Dans mon dernier billet j’avais abordé l’étroitesse d’esprit, mais, depuis quelques jours c’est de détroit que l’on parle beaucoup.
Il s’agit d’abord d’un conflit d’un autre âge entre deux pays de l’Union Européenne, dans le Détroit de Gibraltar. Les relations se sont tendues entre le Royaume d’Espagne et le Royaume-Uni en raison de la réalisation par les Anglais de quelques blocs de béton à quelques encablures du rivage du Rocher de Gibraltar. Cela perturbe la pêche à laquelle se livrent des Espagnols … d’où un quasi-blocus du Rocher avec d’infinies tracasseries pour les Britanniques voulant se rendre ou repartir de ce tout petit mais stratégique territoire qui appartient à la Couronne britannique depuis le traité d’Utrecht, il y a trois cents ans.
Plus de vingt ans après un autre traité conclu aux Pays-Bas, à Maastricht, ne peut-on pas penser que nos pays sont tombés bien bas pour n’avoir pas encore compris que nous sommes tous Européens et que ces méthodes de forbans d’inspiration moyenâgeuse ne devraient plus se trouver que dans des films historiques.
Evoquer les Pays-Bas, me fait alors penser à Vincent VAN GOGH. Comme chacun le sait, ce génie de la peinture ne vendit qu’une toile au cours de sa vie, alors qu’il lui arrivait d’en peindre plusieurs le même jour. Or, ces derniers jours, une polémique s’est allumée dans la ville de Detroit au Michigan. Cette ville, autrefois prospère cité de l’automobile, est aujourd’hui en faillite … mais elle possède l’un des plus riches musées des Etats-Unis qui regorge, en particulier, de toiles de VAN GOGH … dont la vente pourrait permettre de rembourser ses dettes.
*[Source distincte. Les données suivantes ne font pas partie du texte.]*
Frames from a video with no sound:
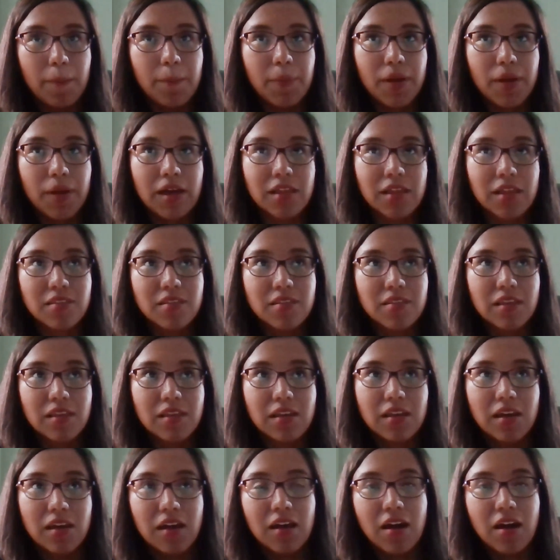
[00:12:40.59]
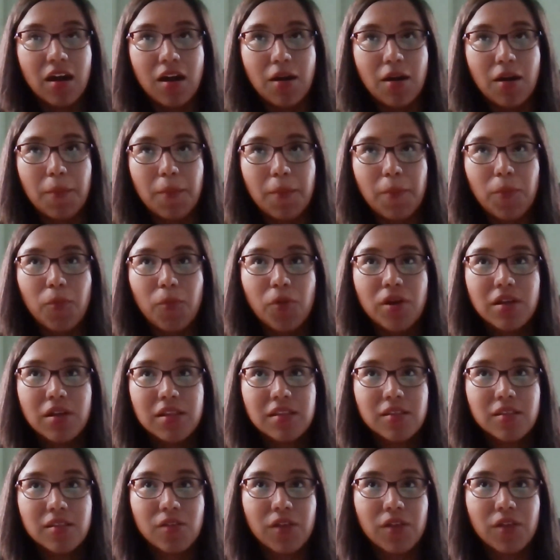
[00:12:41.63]
But
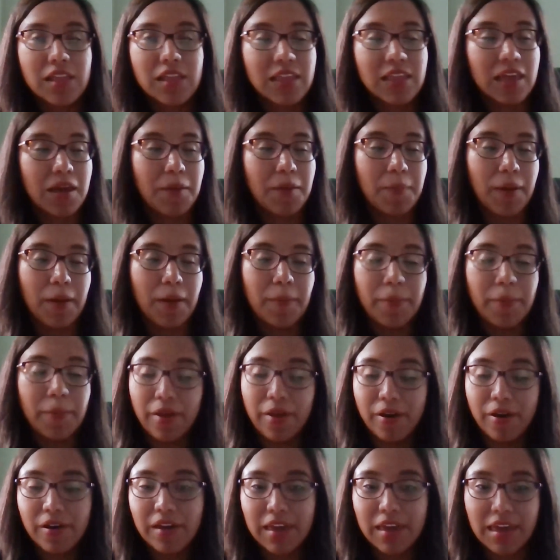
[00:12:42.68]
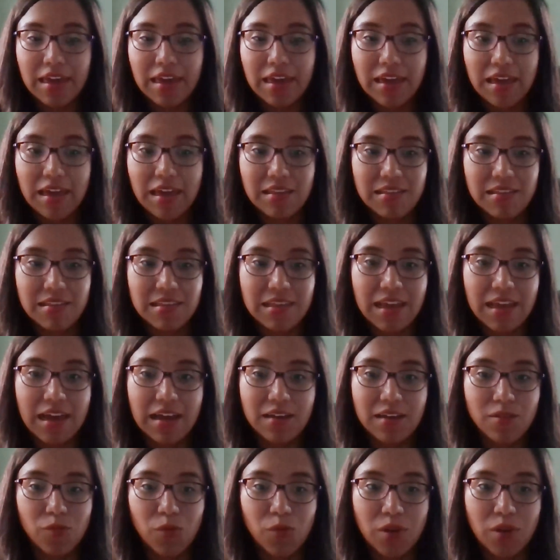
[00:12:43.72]
one great thing about blogging is
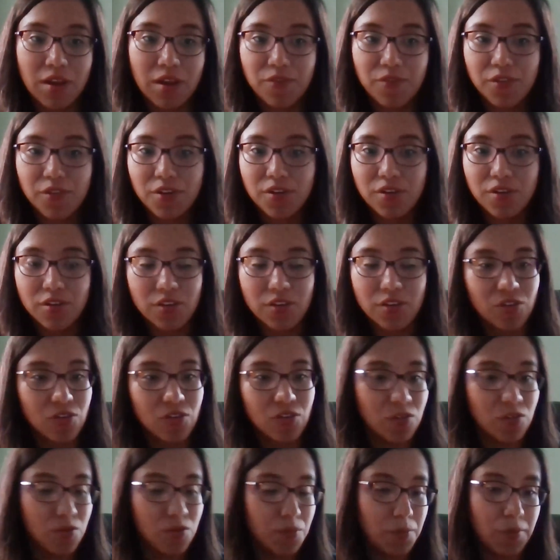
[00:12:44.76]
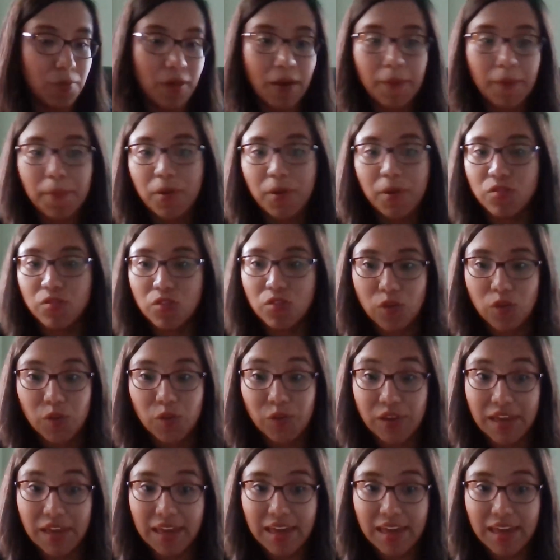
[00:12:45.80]
that whatever blog post you
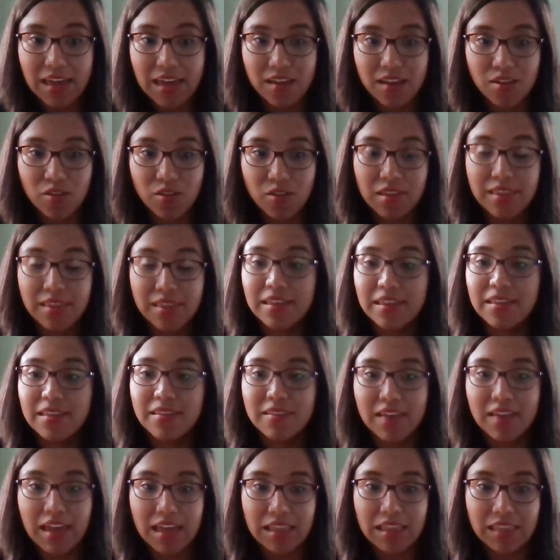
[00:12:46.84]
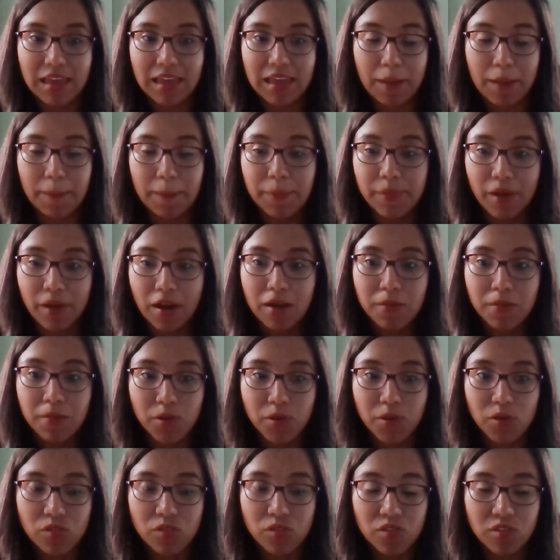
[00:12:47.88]
create, you can then take that blog
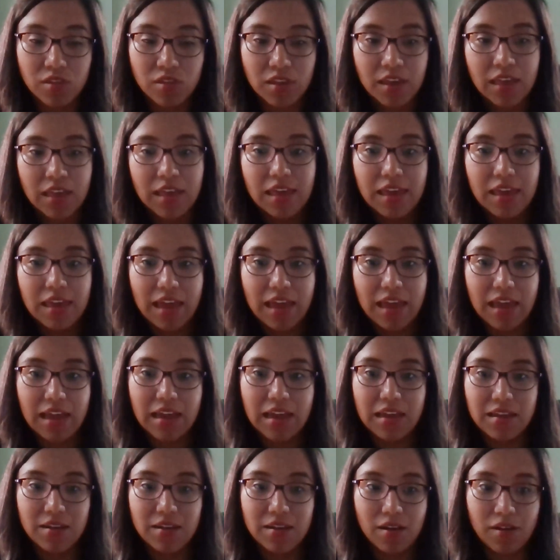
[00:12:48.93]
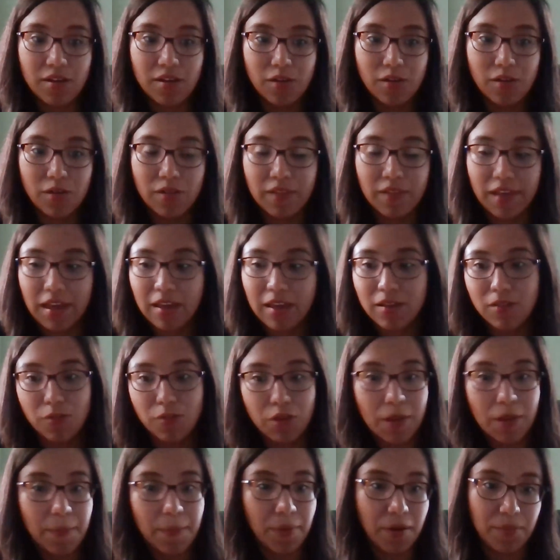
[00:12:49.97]
post and like
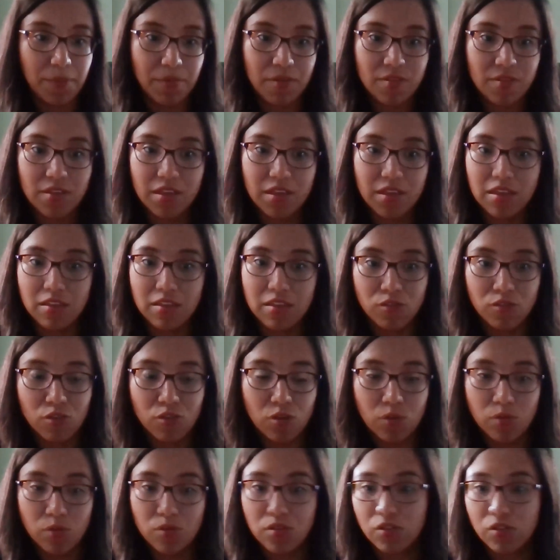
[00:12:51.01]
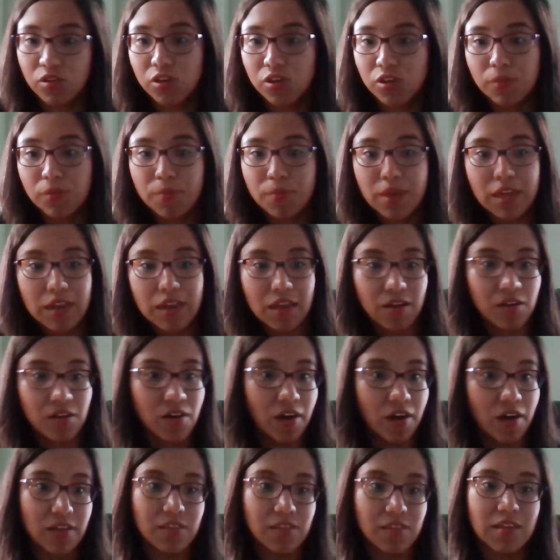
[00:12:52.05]
repurpose it into social media
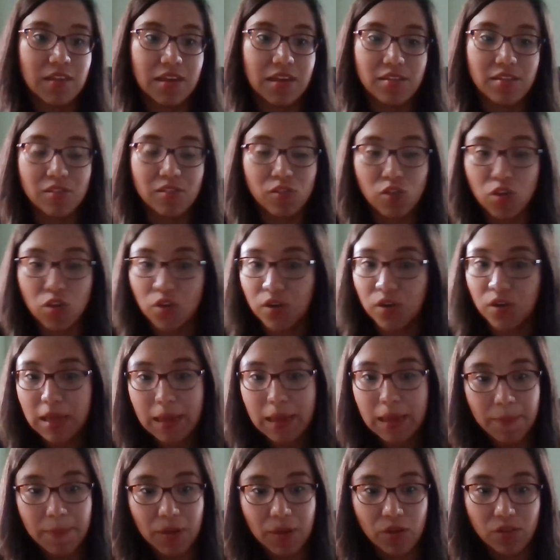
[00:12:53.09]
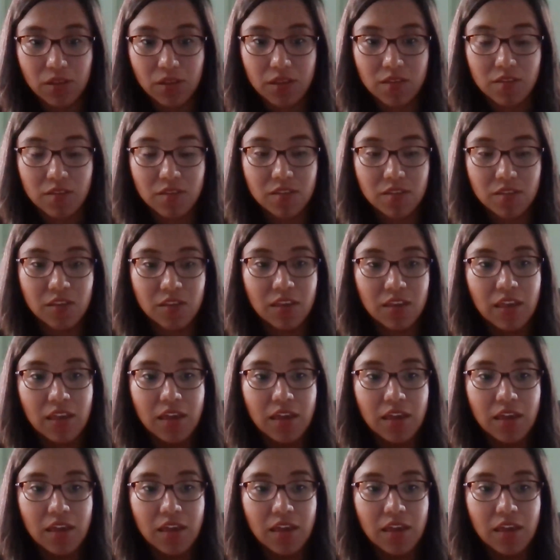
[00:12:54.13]
content to your email list.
Au pays de « l’exception culturelle » il serait normal d’hésiter longuement avant de considérer des peintures de VAN GOGH comme une simple marchandise qu’un liquidateur judiciaire vend pour rembourser les dettes du failli. On aurait pu croire que ce genre de scrupule ne risquait pas de s’emparer de citoyens américains, et pourtant le sujet déclenche des passions à Detroit. Est-ce par respect pour VAN GOGH dont on ne veut pas réduire les toiles au rang d’économies rangées dans un coffre fort ou n’est-ce pas juste parce que vider le musée de ses plus belles toiles marquerait définitivement la chute de cet ancien empire de la bagnole d’outre-Atlantique ?
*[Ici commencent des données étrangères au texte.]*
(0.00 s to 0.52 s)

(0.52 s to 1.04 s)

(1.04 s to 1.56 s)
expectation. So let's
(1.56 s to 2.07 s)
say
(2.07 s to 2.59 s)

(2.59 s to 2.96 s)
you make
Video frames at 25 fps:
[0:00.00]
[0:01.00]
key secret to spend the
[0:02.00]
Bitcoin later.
A chacun de tirer les conclusions qu’il veut de ces divers faits, pour moi, c’est bien l’évocation de VAN GOGH qui domine … et, s’il existait un paradis pour les artistes et les amateurs d’art, je crois qu’en ce moment Théo serait en train d’écrire à Vincent : « Tu vois, je t’avais dit qu’un jour, malgré leur étroitesse d’esprit, les riches, même devenus pauvres, ne voudraient même plus revendre tes œuvres ! ».